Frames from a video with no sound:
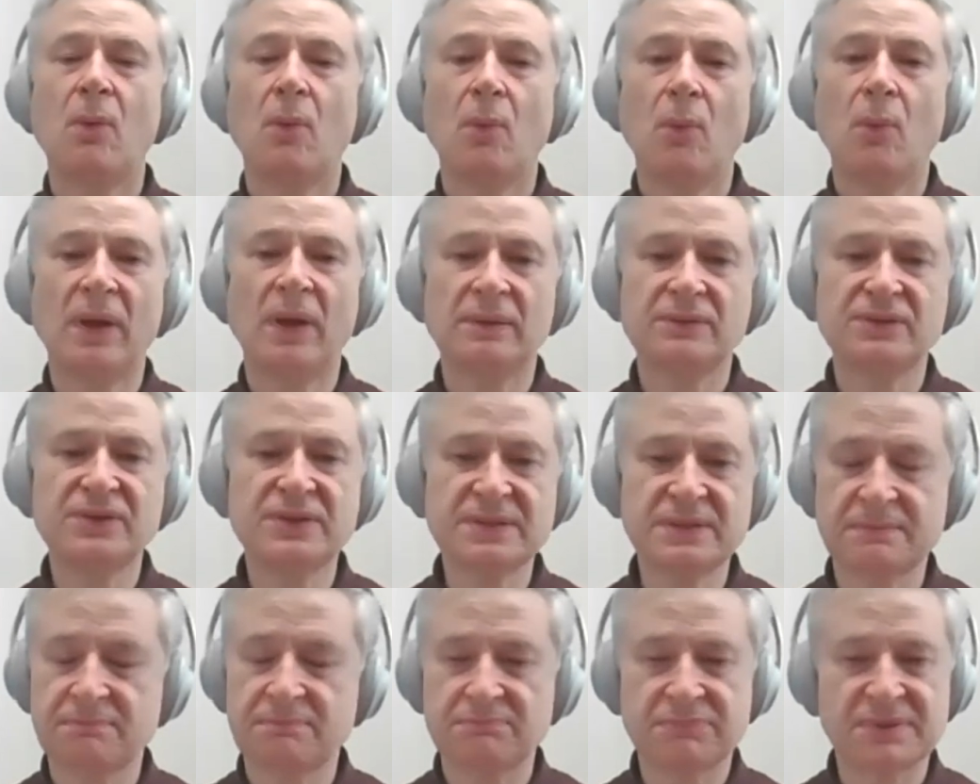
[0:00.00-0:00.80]
Well,
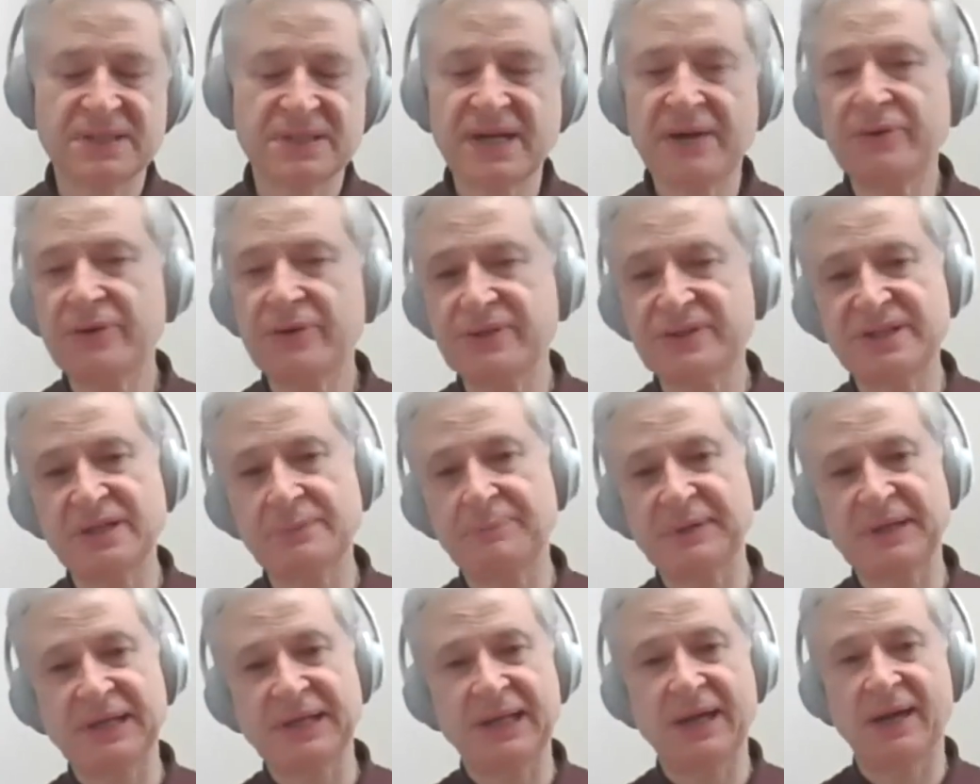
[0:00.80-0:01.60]
just
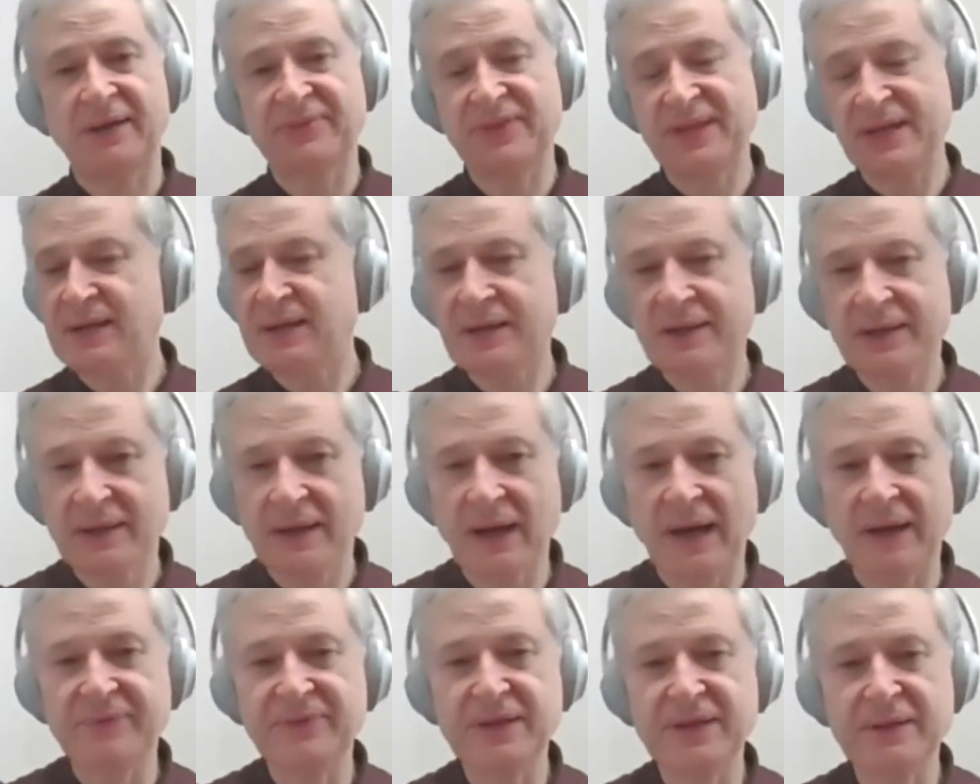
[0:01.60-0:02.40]
stereotypically, I think
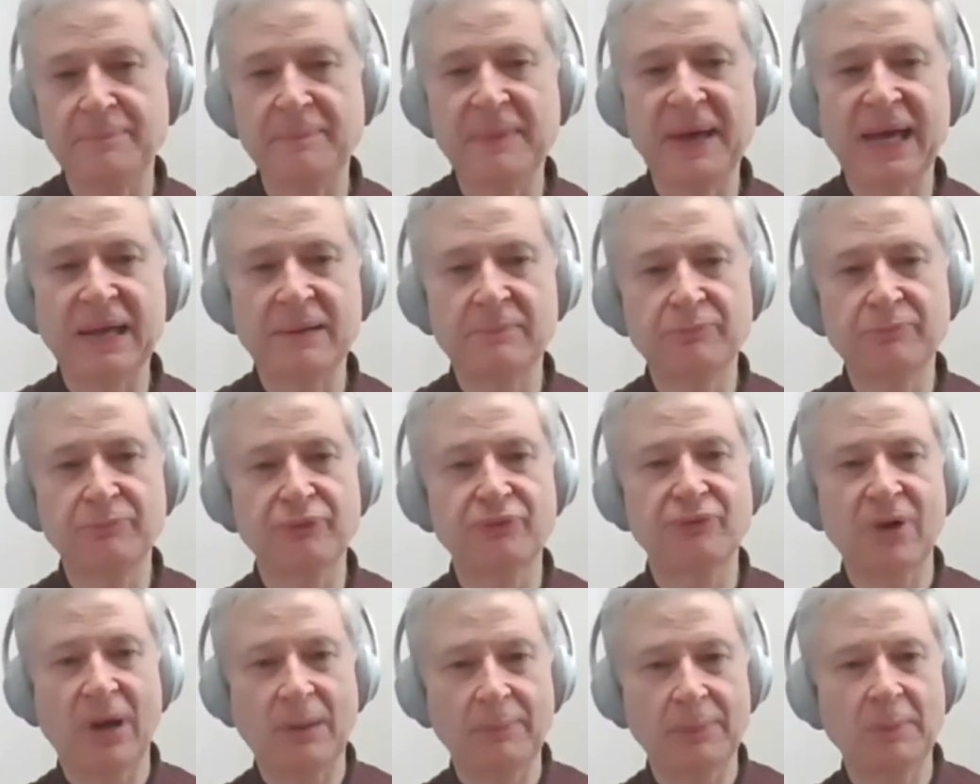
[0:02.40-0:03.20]
I think men
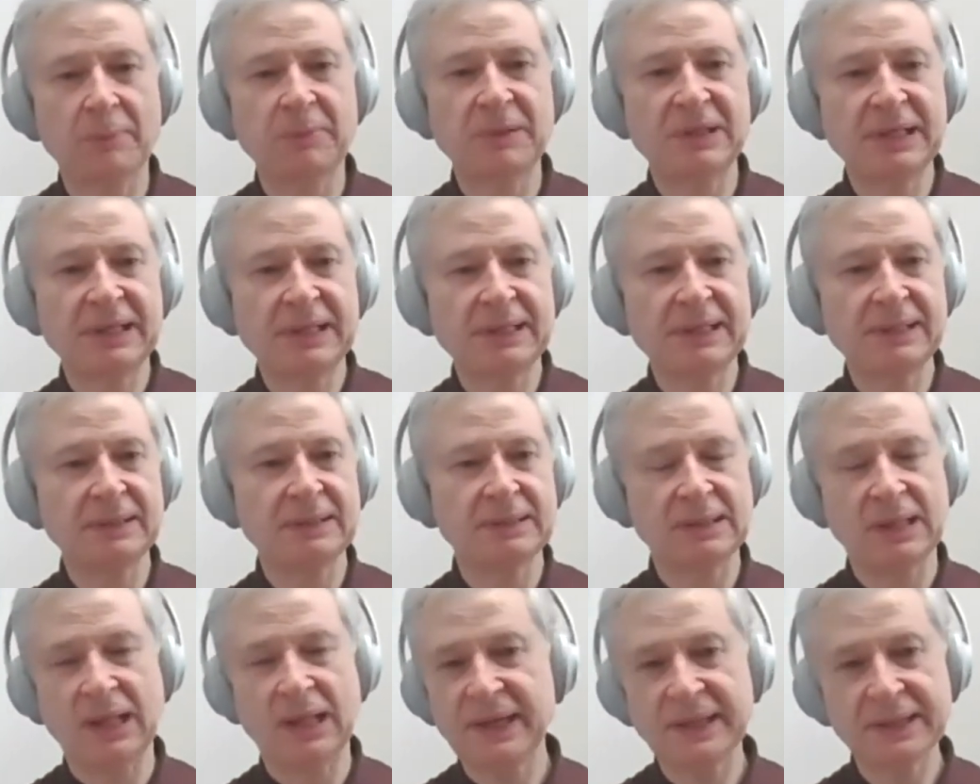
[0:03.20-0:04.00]
probably
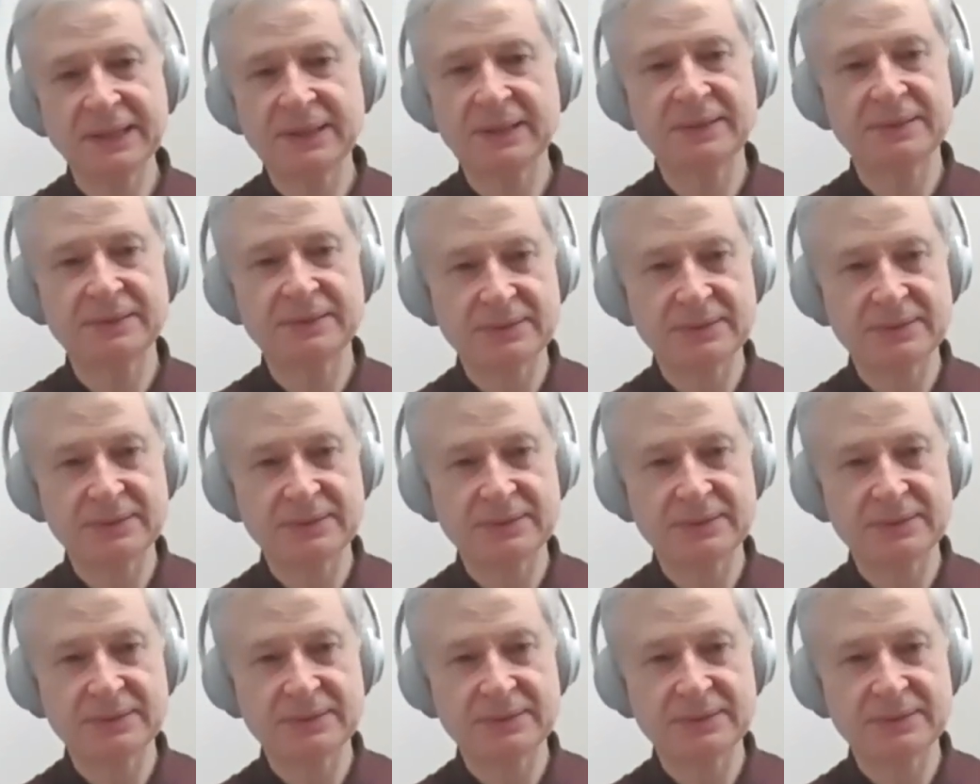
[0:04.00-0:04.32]
like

Task prompt:
Repeat the records exactly, without the pictures.

Your response:
Frames from a video with no sound:
[0:00.00-0:00.80]
Well,
[0:00.80-0:01.60]
just
[0:01.60-0:02.40]
stereotypically, I think
[0:02.40-0:03.20]
I think men
[0:03.20-0:04.00]
probably
[0:04.00-0:04.32]
like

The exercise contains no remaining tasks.